Marzenna Stefania Drab (born 20 February 1956 in Grudziądz) is a Polish politician who is a member of the Sejm of Poland (since 2007) and former acting Governor of Kuyavian-Pomeranian Voivodeship (2006).

She graduated Nicolaus Copernicus University in Toruń. She worked in Polish Army, Grudziądz City Office and bank PKO BP. Between 1992 and 2004 she worked in Public Work Office (powiatowy urząd pracy) and in City Office again as Secretary of Grudziądz City.

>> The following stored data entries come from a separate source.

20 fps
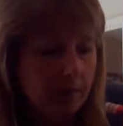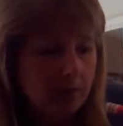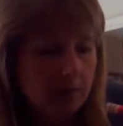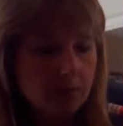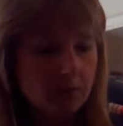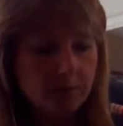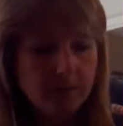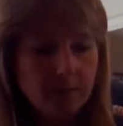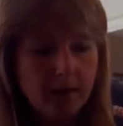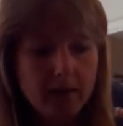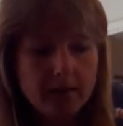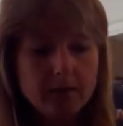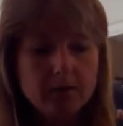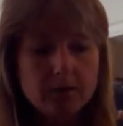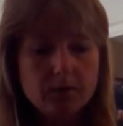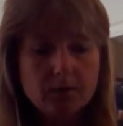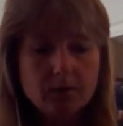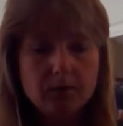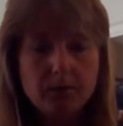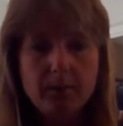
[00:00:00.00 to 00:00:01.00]
So back
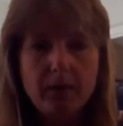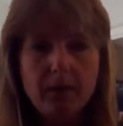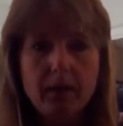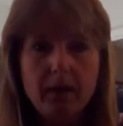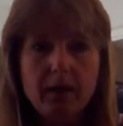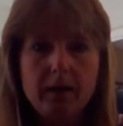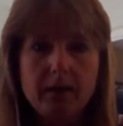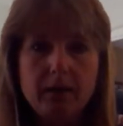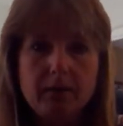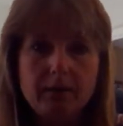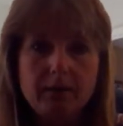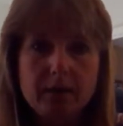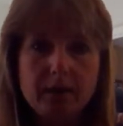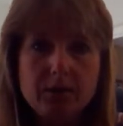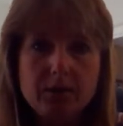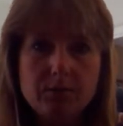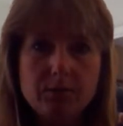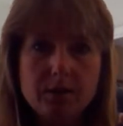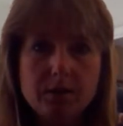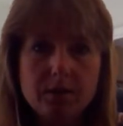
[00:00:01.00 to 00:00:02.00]
to the path of
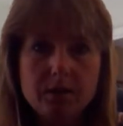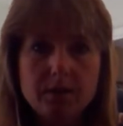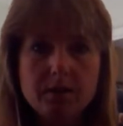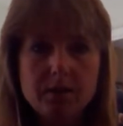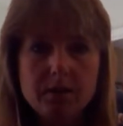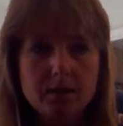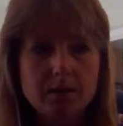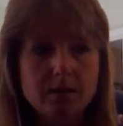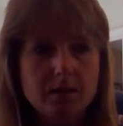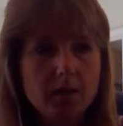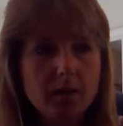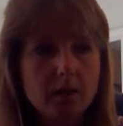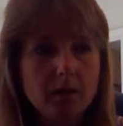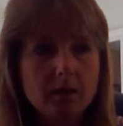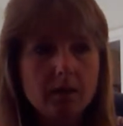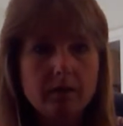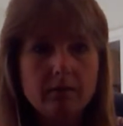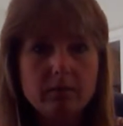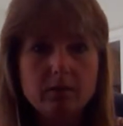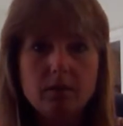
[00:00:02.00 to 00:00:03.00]
least resistance.
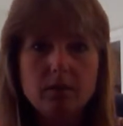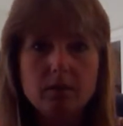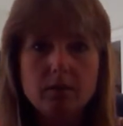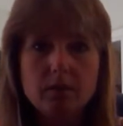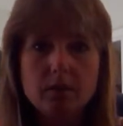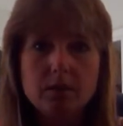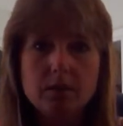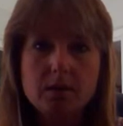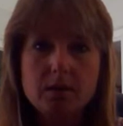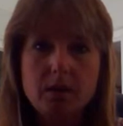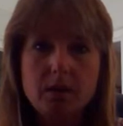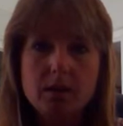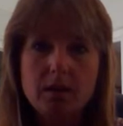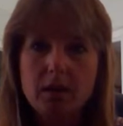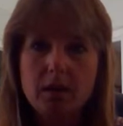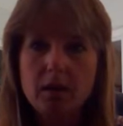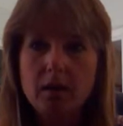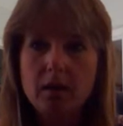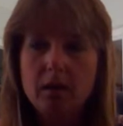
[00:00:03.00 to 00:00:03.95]
You ever notice that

On 27 January 2006 she was nominated as Vice-Governor of Kuyavian-Pomeranian Voivodeship in Kazimierz Marcinkiewicz Cabinet. Between 24 July and 7 November 2006 she was an Acting Governor.

On 21 October 2007, in parliamentary election, she joined the Sejm of Poland VI term (the lower house of the Polish parliament). She polled 7,396 votes and was fourth on the Law and Justice list. Her term was started on 5 November 2007.